ГНЕВ РОДИТЕЛЬСКИЙ
Каждая человеческая жизнь, быстротечная и неповторимая, несет в себе ничем не заменимый опыт в общую сокровищницу человеческого бытия. Пусть самое малое, но такое, что не может быть повторено другой жизнью и другой судьбой. И если она остается нам неведомой, если она теряется во времени, ни о чем не напоминая потомкам, то это говорит не о ее незначимости, а о нашей нечуткости и непростительной беспечности. Ведь так устроено все на этом свете, что достичь какого-то совершенства и благополучия можно не иначе, как в полном составе людей, когда-то живших и живущих ныне. Уже только по одному этому каждая судьба необходима, ничем не заменима и драгоценна в общем замысле нашего земного бытия, если только такой замысел вообще существует…

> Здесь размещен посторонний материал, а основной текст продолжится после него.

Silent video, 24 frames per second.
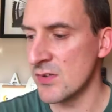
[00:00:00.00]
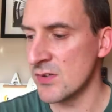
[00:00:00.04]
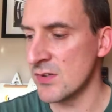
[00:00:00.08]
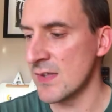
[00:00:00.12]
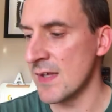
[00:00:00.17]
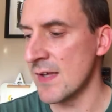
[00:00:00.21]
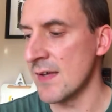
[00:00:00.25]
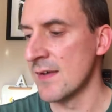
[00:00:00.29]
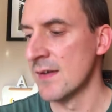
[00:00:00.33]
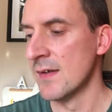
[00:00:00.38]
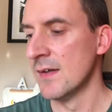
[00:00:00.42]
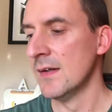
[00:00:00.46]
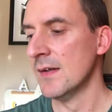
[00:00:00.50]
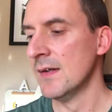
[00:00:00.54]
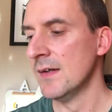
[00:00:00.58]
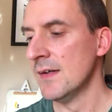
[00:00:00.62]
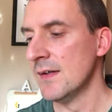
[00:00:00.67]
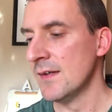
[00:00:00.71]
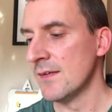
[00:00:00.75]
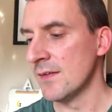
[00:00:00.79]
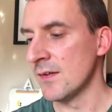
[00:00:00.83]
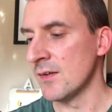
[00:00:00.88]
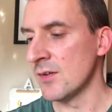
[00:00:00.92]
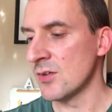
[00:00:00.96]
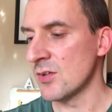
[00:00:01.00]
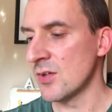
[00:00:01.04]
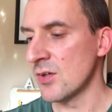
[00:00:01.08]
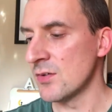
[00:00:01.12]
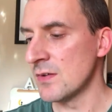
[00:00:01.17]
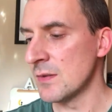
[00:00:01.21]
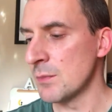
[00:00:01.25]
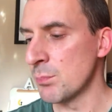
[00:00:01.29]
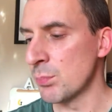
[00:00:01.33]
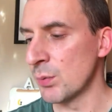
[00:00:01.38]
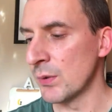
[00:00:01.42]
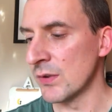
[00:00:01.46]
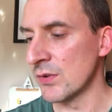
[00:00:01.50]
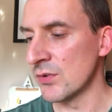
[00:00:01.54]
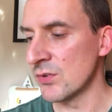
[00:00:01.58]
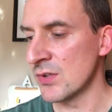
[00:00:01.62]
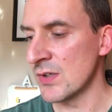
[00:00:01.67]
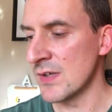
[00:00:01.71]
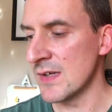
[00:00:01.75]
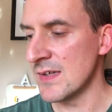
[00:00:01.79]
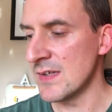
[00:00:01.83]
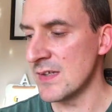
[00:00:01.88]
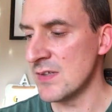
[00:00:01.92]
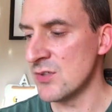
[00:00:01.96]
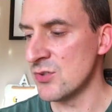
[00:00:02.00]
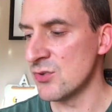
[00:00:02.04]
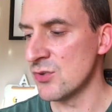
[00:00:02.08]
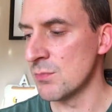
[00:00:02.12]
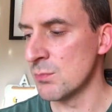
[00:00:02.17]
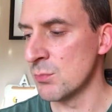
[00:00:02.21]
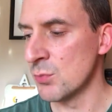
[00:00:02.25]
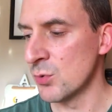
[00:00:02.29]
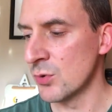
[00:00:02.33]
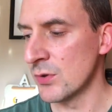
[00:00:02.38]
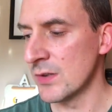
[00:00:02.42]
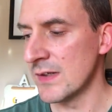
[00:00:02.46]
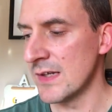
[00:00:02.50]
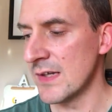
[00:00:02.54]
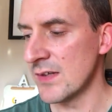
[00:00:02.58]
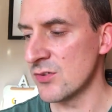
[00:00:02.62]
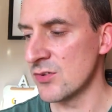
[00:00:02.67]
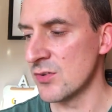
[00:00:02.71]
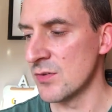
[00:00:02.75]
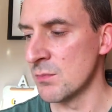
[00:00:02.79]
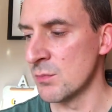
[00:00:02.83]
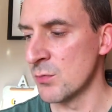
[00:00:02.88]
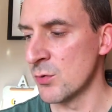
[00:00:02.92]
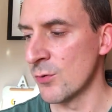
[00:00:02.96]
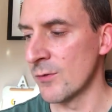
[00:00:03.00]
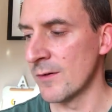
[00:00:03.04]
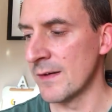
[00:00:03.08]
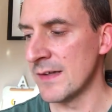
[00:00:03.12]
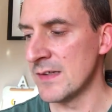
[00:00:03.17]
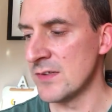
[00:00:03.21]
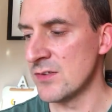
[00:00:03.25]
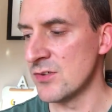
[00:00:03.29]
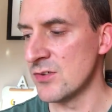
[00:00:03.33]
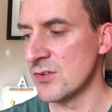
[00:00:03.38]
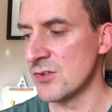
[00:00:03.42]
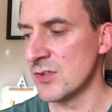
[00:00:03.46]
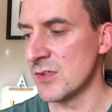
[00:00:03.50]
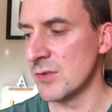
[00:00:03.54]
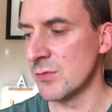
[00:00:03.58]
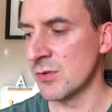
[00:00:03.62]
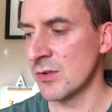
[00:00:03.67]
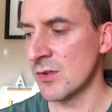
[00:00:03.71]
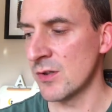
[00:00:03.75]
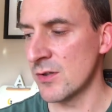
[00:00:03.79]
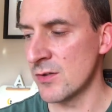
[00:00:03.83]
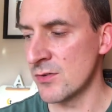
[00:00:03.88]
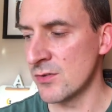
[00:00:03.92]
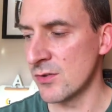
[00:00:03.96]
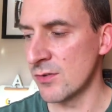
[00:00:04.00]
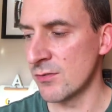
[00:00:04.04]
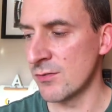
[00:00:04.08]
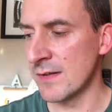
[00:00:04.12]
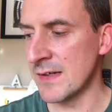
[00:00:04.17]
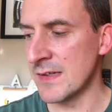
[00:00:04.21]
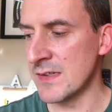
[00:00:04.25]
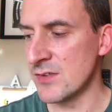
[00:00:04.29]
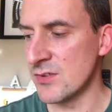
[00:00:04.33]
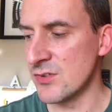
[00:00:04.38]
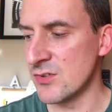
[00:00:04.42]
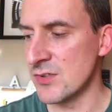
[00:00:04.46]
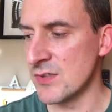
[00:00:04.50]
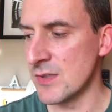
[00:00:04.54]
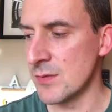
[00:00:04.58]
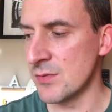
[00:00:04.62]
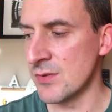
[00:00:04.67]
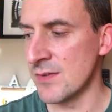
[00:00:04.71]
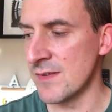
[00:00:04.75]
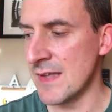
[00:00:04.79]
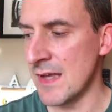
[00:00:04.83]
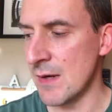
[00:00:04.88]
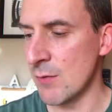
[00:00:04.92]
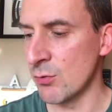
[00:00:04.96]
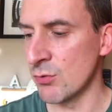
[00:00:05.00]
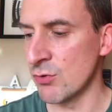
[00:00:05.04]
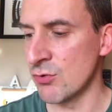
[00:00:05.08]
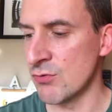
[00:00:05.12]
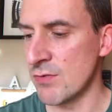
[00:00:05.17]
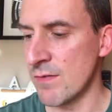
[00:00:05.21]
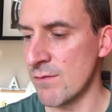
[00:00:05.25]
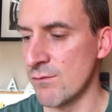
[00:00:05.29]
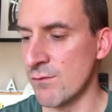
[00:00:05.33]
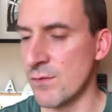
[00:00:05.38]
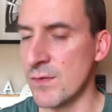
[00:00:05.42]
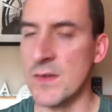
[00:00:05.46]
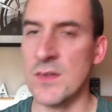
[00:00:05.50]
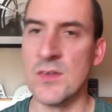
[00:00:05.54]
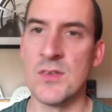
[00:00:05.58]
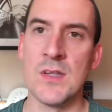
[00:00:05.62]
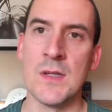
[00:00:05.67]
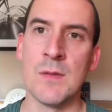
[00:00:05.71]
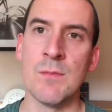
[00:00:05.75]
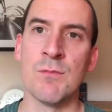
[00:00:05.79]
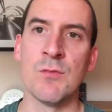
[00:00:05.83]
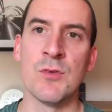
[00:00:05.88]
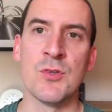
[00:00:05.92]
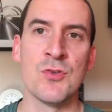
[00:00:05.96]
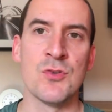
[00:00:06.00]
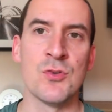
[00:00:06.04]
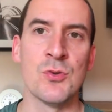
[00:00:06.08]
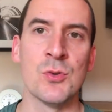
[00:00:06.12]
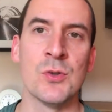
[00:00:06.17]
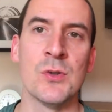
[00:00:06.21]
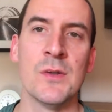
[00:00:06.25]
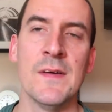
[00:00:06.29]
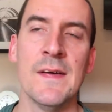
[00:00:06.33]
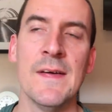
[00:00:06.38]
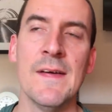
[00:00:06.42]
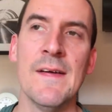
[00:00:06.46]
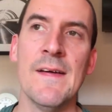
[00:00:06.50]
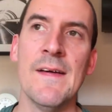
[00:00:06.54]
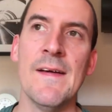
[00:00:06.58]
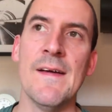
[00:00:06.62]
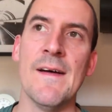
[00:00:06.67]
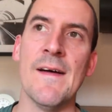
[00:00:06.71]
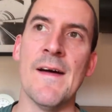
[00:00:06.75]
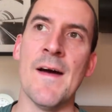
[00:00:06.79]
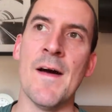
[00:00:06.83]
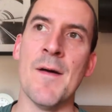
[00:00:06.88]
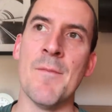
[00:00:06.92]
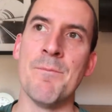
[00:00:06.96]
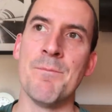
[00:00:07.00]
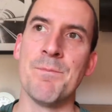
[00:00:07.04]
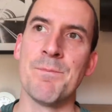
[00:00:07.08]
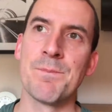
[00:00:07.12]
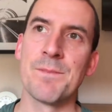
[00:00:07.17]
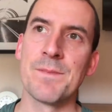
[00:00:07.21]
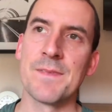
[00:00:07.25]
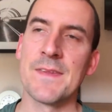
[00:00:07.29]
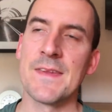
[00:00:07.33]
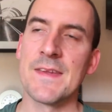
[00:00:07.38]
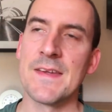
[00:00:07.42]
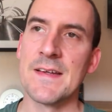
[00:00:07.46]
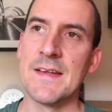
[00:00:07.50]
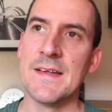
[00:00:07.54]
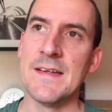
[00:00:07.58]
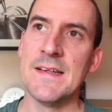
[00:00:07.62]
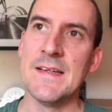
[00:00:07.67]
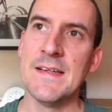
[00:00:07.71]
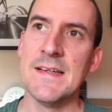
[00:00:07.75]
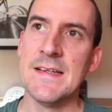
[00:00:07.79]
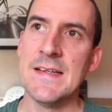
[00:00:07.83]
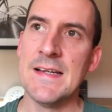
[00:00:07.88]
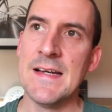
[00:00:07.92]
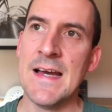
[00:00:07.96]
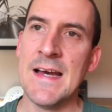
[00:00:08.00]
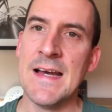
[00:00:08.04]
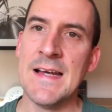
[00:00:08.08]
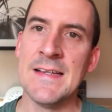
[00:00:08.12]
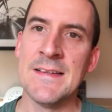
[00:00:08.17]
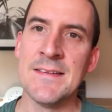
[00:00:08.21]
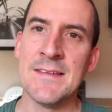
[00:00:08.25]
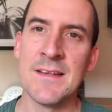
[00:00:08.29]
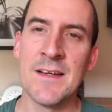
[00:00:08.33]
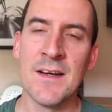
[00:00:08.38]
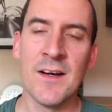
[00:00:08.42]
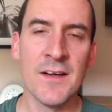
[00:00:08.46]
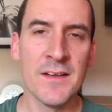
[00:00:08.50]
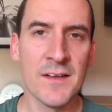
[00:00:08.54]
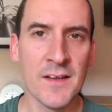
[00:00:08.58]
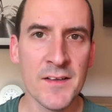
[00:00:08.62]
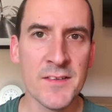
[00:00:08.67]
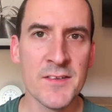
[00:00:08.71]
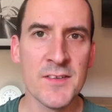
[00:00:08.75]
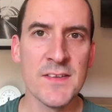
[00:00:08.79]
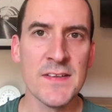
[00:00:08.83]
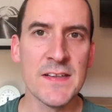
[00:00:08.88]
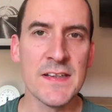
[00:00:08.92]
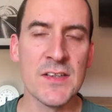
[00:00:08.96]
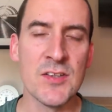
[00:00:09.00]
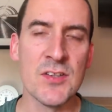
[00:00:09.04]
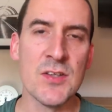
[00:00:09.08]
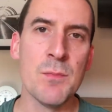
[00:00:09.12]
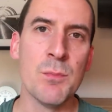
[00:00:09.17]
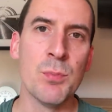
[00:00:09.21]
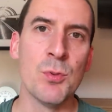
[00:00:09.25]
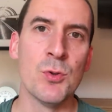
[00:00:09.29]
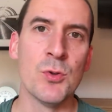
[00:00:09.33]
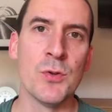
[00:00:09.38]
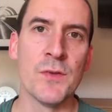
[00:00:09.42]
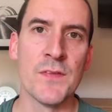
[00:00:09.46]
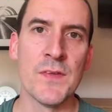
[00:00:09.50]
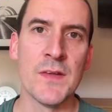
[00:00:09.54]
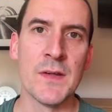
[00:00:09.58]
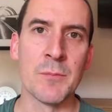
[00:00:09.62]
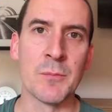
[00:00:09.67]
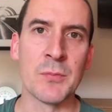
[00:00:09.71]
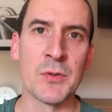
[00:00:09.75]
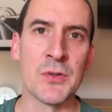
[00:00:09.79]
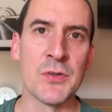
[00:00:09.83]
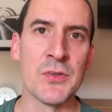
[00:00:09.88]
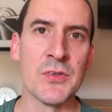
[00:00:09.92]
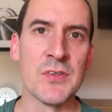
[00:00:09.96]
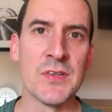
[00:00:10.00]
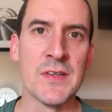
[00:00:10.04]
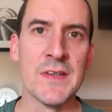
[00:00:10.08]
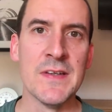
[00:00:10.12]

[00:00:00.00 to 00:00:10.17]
there. This only brings cohesion, more connection and more relationships, closer relationships, and that will strengthen the team for sure. And I just think it's an important thing, because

Достичь благополучия можно не путем «естественного отбора», в человеческом обществе не допустимого, ибо он открывает такие пропасти и бездны, о которых разум человеческий даже не подозревает и которых постичь не в состоянии, не «сбросом» части населения в мусор, что проповедуют доморощенные волчата от «демократии» и мировые волки «глобализации», но именно в полном составе людей, живших и живущих в народе.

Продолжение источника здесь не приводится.